В середине февраля Николай Михайлович отправился на озеро Ханка. Здесь провел он весну.
Подсмотреть то, о чем не знал до сих пор ни один натуралист, было для Пржевальского великим счастьем. На берегу Ханка, спрятавшись в высоком тальнике, он часами наблюдал весенние любовные пляски японских журавлей.
Перед вечером несколько пар журавлей слетались на сухое место среди болота. Покричав немного, они собирались в кружок, внутри которого оставалась площадка для танцев. Сюда выходили один или два журавля, прыгали, кивали головой, приседали, подскакивали вверх, махали крыльями и всячески старались показать свою ловкость и искусство. Остальные в это время смотрели на них. Потом зрители и усталые танцоры менялись местами. Такая пляска продолжалась до наступления сумерек. Тогда, наконец, танцоры, закричав хором, разлетались.
Токованье тетеревов на рассвете, в предутренних сумерках громкий крик пролетавших журавлей, кряканье уток, гоготанье гусей, днем хриплое гоготанье бакланов, занимавшихся рыбной ловлей, перед закатом песнь жаворонков, — все эти голоса, весь этот шум привольной весенней жизни заставляли Николая Михайловича испытывать счастливое волнение, которое не могла вызвать в нем даже самая прекрасная музыка.
Наступил апрель. Валовой пролет уток, гусей, лебедей с каждым днем все усиливался. В ясные дни, в особенности ранним утром, птицы летели высоко, по большей части вне выстрела. Но зато по вечерам и в пасмурные дни пролет бывал очень низкий, так что утки, гуси и даже лебеди летели почти касаясь земли. Это было лучшее время для охоты.
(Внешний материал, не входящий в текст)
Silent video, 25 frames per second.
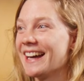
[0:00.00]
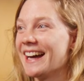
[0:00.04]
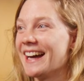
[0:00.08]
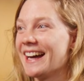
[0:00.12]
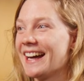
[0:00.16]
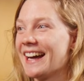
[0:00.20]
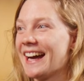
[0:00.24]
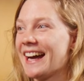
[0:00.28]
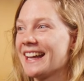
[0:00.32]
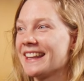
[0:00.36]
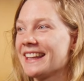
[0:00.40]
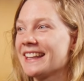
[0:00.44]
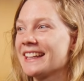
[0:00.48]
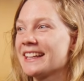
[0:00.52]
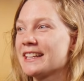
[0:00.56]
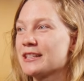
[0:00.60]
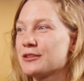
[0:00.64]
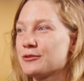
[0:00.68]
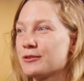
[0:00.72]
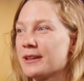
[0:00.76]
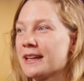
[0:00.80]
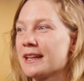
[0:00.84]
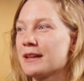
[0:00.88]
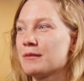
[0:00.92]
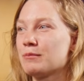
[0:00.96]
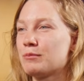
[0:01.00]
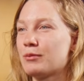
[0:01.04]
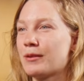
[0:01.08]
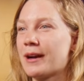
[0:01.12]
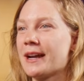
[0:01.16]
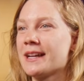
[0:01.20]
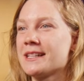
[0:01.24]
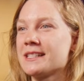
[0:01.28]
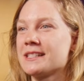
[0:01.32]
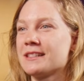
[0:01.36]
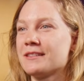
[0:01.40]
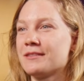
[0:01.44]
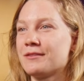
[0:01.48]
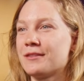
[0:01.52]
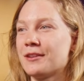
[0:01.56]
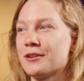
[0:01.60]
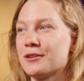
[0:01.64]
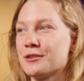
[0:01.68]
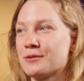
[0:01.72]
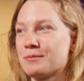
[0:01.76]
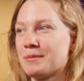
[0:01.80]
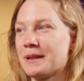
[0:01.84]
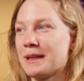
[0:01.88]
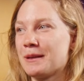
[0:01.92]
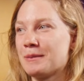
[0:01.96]
Yeah, I think it's really impressive,
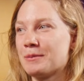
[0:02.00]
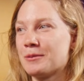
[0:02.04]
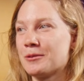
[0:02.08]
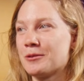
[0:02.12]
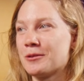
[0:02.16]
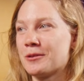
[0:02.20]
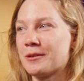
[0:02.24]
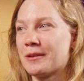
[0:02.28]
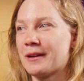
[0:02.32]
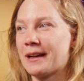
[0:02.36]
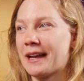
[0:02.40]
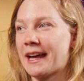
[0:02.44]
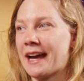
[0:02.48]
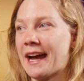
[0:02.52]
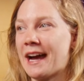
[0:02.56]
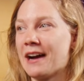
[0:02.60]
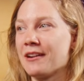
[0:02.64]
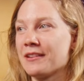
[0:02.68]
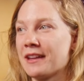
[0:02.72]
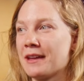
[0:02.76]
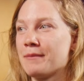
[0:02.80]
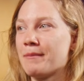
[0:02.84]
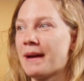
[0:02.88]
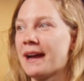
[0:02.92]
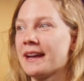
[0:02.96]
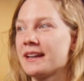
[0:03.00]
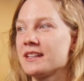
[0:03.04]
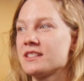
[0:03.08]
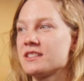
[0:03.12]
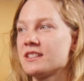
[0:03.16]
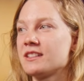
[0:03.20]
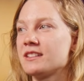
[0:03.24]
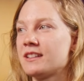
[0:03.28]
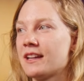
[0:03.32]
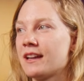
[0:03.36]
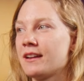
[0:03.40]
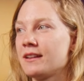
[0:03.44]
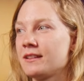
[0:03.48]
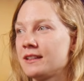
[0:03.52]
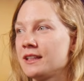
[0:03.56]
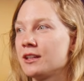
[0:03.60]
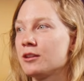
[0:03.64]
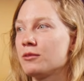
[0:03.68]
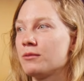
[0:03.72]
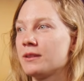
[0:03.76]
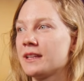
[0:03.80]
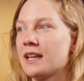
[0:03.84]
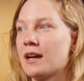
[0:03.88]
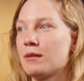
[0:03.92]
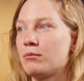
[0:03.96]
those people, like how they manage to
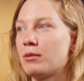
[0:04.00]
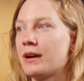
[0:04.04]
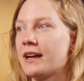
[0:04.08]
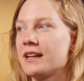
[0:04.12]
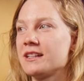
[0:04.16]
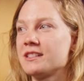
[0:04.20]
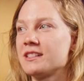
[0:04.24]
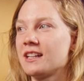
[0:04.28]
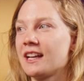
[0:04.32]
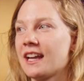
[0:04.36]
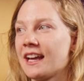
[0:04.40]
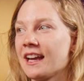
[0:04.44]
deal with that pressure.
Принеся с собою сотню зарядов, Николай Михайлович в береговом тальнике делал засадку из хвороста или из сухой травы и прятался в ней.
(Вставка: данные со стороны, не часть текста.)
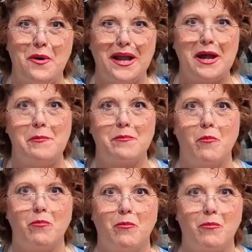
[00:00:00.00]
I like it.
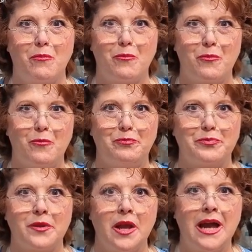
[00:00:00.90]
Yeah, it's like. Uh,
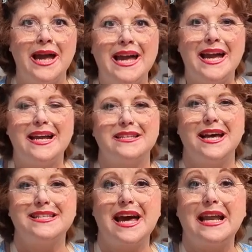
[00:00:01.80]
it
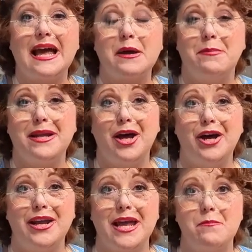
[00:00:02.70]
tastes kind of like a
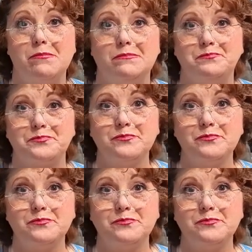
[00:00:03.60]
Bit-O-Honey. Yeah.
Начинался лет. Стадо за стадом неслось то справа, то слева, то высоко над головой.
Птицы на лету беспрестанно кричали, каждая по-своему: крякала утка-кряква, кыркал шилохвост, свистела косачка, хрипло пищал чирок, гоготали самцы больших гусей. Да изредка раздавался, — рассказывает Пржевальский, — «унылый, однообразный крик лебедя-шипуна, или громкий певучий голос его собрата лебедя-кликуна, услыхав который, всегда невольно заслушаешься».
Изготовившись к выстрелу, затаив дыхание, Пржевальский с волнением ждал. И вот стадо приближалось. Громким криком давала знать об опасности первая заметившая охотника птица. Но один за другим раздавались два выстрела, и убитые тяжело падали на землю. Остальные птицы бросались вверх и с неумолкаемым тревожным криком летели дальше. Собака спешила принести добычу, а охотник торопливо перезаряжал ружье, чтобы не пропустить вновь налетающих птиц.
Гром выстрелов нисколько не смущал другие птичьи стада. Через несколько минут вновь налетали утки или гуси, вновь раздавались выстрелы.
Так простаивал Николай Михайлович часа по три, по четыре. Заходило солнце, наступали сумерки, а лет не прекращался. Наконец летящих уже нельзя было разглядеть, и только по свисту крыльев и крику можно было узнать, какие пролетают птицы…
Весна на озере Ханка навсегда осталась для Пржевальского самым счастливым временем путешествия. Вспоминая через полгода о Ханка, он с восторгом писал своему дяде Павлу Алексеевичу — первому своему учителю в охотничьей науке:
«Здесь столько пород птиц, что и во сне не приснится. Каких там нет уток и других птиц! Некоторые так красивы, что едва ли таких можно сделать и на картине. У меня теперь есть уже 210 чучел этих птиц… Есть у меня журавль весь белый, только половина крыльев черная; этот журавль имеет в размахе крыльев 8 футов (2,5 м). Есть на Ханке еще кулик величиной с большого гуся и весь превосходного розоватого цвета; есть иволга величиной с голубя, ярко-желтого цвета, а свистит-то она как громко! Есть цапля, белая, как снег, черные аисты и много, много есть редкостей как между животными, так и между растениями. Между последними в особенности замечательна огромная (величиной с шапку) водяная кувшинка, родной брат гвианской виктории; она вся красная и превосходно пахнет!»